Que lesões podem indicar câncer de pele?

De uma maneira geral, as lesões podem ser observadas pelo paciente. No auto-exame, deve-se procurar:

* Aparecimento de manchas que não desaparecem em pelo menos três semanas;
* Pinta ou mancha na pele que sangra, coça e dói;
* Alterações de manchas já existentes, como por exemplo crescimento, elevação ou mudança de cor;
* Aparecimento de nódulos sob a pele que crescem e não desaparecem em poucas semanas.

Deve-se ter em mente o ABCD da transformação de uma pinta em melanoma, como descrito abaixo:

* Assimetria - uma metade diferente da outra;
* Bordas irregulares - contorno mal definido;
* Cor variável - várias cores numa mesma lesão: preta, castanho, branca, avermelhada ou azul;
* Diâmetro - maior que 6 mm.




A - Assimetria – observe que a pinta da esquerda tem simetria e é benigna. Enquanto que as pintas do meio e da direita apresentam assimetria, ou seja, uma metade é diferente da outra metade e, são lesões malignas (melanoma).



B – Bordos irregulares
– observe que a pinta da esquerda apresenta-se mais regular, com bordo mais linear. As pintas da região central e do lado direito apresentam bordos irregulares.



C – cores variadas – Observe que a pinta do lado esquerdo tem cor mais uniforme quando comparamos com as outras duas lesões, e é benigna. As pintas da região central e a do lado direito apresentam múltiplas cores.

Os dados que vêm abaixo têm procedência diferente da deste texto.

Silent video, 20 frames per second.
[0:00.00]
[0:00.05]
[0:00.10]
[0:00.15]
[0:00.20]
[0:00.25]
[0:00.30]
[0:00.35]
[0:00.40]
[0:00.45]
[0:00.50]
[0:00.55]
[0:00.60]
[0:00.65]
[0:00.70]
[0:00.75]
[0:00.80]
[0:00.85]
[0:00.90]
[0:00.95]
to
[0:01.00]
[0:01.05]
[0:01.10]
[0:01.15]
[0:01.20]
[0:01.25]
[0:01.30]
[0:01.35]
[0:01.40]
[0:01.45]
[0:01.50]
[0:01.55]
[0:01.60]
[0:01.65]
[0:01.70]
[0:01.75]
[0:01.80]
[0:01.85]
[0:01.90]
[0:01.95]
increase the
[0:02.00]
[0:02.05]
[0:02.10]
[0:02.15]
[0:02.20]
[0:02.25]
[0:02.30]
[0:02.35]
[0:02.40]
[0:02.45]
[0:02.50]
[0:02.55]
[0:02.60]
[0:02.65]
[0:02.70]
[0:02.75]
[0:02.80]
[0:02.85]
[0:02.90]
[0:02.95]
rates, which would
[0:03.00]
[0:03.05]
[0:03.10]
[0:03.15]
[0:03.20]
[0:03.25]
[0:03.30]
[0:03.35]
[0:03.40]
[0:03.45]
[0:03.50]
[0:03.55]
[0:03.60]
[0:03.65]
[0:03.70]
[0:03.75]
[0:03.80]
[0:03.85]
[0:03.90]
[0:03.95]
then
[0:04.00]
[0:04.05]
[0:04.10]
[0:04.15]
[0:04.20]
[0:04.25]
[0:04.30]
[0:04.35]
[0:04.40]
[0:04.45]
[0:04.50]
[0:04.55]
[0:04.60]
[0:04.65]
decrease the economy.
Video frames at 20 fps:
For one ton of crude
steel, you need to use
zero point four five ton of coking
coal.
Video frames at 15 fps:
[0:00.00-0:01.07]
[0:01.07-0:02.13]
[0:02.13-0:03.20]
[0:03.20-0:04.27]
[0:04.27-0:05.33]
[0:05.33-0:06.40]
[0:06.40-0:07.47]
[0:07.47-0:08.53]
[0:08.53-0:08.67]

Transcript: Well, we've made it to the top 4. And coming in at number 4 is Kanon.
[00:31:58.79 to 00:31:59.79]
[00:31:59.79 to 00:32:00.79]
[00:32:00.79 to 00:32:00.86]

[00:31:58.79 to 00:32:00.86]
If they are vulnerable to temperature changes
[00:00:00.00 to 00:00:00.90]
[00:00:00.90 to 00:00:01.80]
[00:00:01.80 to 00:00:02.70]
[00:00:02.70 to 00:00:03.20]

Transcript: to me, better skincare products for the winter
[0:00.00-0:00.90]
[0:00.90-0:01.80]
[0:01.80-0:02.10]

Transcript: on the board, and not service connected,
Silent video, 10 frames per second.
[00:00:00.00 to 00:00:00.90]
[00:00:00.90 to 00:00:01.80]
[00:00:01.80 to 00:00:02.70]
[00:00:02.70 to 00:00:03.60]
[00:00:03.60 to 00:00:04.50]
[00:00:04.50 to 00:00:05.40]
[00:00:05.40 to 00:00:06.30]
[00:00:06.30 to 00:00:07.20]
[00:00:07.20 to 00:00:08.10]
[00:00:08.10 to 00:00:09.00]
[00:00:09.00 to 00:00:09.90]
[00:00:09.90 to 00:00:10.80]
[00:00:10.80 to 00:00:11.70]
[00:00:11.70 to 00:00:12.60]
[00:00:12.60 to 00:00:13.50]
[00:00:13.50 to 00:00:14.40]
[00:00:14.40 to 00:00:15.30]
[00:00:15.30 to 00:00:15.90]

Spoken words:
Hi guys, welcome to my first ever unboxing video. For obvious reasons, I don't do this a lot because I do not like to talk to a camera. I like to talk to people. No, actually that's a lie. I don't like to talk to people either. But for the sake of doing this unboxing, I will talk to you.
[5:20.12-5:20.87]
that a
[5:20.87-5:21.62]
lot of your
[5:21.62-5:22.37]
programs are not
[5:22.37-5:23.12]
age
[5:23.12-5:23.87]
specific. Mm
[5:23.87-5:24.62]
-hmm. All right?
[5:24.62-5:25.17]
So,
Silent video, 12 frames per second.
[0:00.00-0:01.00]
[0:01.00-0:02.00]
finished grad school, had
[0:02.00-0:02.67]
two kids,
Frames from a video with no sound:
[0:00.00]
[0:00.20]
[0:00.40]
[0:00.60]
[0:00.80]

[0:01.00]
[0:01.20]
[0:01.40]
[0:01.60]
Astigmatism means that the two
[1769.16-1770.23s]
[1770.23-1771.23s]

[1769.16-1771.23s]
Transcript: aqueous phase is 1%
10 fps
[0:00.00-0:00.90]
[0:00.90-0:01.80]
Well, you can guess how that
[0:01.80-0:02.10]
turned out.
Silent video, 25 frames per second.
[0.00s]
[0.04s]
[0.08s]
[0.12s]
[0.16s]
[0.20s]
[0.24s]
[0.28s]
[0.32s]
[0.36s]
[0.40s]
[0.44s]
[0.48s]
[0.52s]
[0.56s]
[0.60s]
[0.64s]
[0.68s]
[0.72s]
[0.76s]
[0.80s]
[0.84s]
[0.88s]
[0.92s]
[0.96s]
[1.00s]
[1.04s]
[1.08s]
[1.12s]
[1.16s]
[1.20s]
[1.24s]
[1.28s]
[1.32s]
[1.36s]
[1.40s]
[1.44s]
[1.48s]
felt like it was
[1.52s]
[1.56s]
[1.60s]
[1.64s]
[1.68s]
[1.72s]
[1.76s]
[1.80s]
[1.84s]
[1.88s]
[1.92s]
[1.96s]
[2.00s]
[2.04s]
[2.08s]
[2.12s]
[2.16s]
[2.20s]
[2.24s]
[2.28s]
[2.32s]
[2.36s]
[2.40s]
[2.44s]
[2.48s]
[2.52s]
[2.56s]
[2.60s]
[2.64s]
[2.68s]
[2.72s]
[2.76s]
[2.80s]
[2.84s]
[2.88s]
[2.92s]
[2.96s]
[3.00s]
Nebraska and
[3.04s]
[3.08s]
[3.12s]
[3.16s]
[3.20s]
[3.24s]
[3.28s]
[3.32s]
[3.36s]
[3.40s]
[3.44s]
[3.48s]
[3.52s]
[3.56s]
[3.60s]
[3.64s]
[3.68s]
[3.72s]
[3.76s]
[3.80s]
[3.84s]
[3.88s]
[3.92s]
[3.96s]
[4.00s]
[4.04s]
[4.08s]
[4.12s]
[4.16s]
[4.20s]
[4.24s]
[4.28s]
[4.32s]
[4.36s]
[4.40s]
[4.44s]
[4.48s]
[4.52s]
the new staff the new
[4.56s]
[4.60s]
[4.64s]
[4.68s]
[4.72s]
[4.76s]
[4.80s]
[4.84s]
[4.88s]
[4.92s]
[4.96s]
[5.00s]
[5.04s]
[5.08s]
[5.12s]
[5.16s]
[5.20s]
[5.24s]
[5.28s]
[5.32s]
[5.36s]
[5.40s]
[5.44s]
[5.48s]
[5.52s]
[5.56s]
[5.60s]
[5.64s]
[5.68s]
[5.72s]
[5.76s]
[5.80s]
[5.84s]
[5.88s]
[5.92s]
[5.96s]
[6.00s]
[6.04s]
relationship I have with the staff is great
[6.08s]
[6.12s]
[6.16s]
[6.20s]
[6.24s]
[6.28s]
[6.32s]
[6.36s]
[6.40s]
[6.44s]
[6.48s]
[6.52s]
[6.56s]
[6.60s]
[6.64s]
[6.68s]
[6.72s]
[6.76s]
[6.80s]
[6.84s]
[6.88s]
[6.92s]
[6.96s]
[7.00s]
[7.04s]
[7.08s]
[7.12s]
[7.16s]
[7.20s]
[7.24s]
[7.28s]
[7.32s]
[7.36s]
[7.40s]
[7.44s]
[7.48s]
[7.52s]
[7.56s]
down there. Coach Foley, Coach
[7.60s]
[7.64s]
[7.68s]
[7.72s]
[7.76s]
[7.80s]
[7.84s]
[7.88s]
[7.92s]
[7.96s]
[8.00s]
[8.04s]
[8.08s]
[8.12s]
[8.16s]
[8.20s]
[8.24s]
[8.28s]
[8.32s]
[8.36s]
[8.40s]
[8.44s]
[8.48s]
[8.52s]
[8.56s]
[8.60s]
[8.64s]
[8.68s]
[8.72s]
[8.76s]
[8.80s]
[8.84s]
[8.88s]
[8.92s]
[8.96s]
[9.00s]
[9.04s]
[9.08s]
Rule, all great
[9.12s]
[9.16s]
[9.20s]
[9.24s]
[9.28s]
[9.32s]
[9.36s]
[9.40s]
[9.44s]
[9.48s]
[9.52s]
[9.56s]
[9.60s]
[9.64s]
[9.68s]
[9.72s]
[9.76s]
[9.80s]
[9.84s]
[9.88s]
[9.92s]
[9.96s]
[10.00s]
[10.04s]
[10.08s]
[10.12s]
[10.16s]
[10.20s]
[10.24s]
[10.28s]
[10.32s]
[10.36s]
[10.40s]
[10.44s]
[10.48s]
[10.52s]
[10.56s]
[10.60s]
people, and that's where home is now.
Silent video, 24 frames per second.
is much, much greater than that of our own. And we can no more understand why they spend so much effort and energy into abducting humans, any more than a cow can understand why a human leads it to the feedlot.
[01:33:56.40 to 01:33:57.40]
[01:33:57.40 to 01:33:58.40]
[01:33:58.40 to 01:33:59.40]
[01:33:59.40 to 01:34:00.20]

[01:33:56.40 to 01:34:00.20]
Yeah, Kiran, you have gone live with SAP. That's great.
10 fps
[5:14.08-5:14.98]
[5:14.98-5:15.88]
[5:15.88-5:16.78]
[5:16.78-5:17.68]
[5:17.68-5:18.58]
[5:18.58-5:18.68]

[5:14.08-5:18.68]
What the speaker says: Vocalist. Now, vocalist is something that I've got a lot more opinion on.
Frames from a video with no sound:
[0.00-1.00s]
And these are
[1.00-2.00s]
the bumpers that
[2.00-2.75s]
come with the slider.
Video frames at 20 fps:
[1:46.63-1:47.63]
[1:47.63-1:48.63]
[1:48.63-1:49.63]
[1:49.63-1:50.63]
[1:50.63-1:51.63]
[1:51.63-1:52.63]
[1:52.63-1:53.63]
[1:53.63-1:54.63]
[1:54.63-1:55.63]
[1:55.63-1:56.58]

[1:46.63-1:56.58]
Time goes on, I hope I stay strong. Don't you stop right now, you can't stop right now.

D – Diâmetro maior que 6 mm.

Como fazer o auto-exame?


1) Em frente a um espelho, com os braços levantados, examine seu corpo de frente, de costas e os lados direito e esquerdo;
2) Dobre os cotovelos e observe cuidadosamente as mãos, antebraços, braços e axilas;
3) Examine as partes da frente, detrás e dos lados das pernas além da região genital;
4) Sentado, examine atentamente a planta e o peito dos pés, assim como os entre os dedos;
5) Com o auxílio de um espelho de mão e de uma escova ou secador, examine o couro cabeludo, pescoço e orelhas;
6) Finalmente, ainda com auxílio do espelho de mão, examine as costas e as nádegas.

Como é feito o diagnóstico?

O médico é o profissional indicado para analisar cada caso, através de exame clínico-dermatológico.
Utilizamos de rotina a Dermatoscopia em nosso consultório onde uma lente é acoplada sobre a pinta e analisamos a imagem. De acordo com determinados achados podemos classificar a pinta em benigna ou com suspeita de malignidade.

Quando a Dermatoscopia apresenta alguma alteração, devemos solicitar a remoção da lesão suspeita e um exame específico para o diagnóstico, denominado histopatológico (biopsia de pele). Neste material podem ser realizados também exames mais sofisticados, com marcadores teciduais para definição do tipo celular que compõe a lesão, auxiliando no tratamento.

Qual o tratamento a ser instituído?

Na maioria dos casos, a remoção cirúrgica da lesão já constitui o tratamento.

A Terapia Fotodinâmica é um novo tratamento não cirúrgico que pode ser utilizado em determinados casos como carcinoma basocelular superficial e ceratoses actínicas (lesões pré-cancerosas). Saiba mais.

Com menos freqüência, pode haver a necessidade de complementação através de outras terapias, prescritas pelo médico caso a caso.

Como prevenir de câncer de pele?


* Pesquisas indicam que a exposição cumulativa e excessiva durante os primeiros 10 a 20 anos de vida aumenta muito o risco de câncer de pele, mostrando ser a infância uma fase particularmente vulnerável aos efeitos nocivos do sol. Portanto é de extrema importante que cuidados especiais sejam tomados desde a infância mais precoce;

* Deve-se evitar a exposição solar prolongada, principalmente entre 10h e 16h, e usar regularmente o filtro de proteção solar indicado pelo seu médico, renovando a aplicação a cada duas horas, ou após o mergulho;

* Grandes altitudes requerem cuidados extras. A cada 300 metros de altitude, aproximadamente, aumenta em 4% a intensidade da vermelhidão produzida na pele pela luz ultravioleta. A neve, a areia branca e as superfícies pintadas de branco são refletoras dos raios solares. Portanto, nessas condições, os cuidados devem ser redobrados;

* O bronzeamento artificial deve ser evitado;

* Em caso de aparecimento de lesão suspeita, deve-se procurar o dermatologista.

Fontes: Inca - Instituto Nacional do Câncer; American Cancer Society e Informativos Delboni Auriemo Medicina Diagnóstica.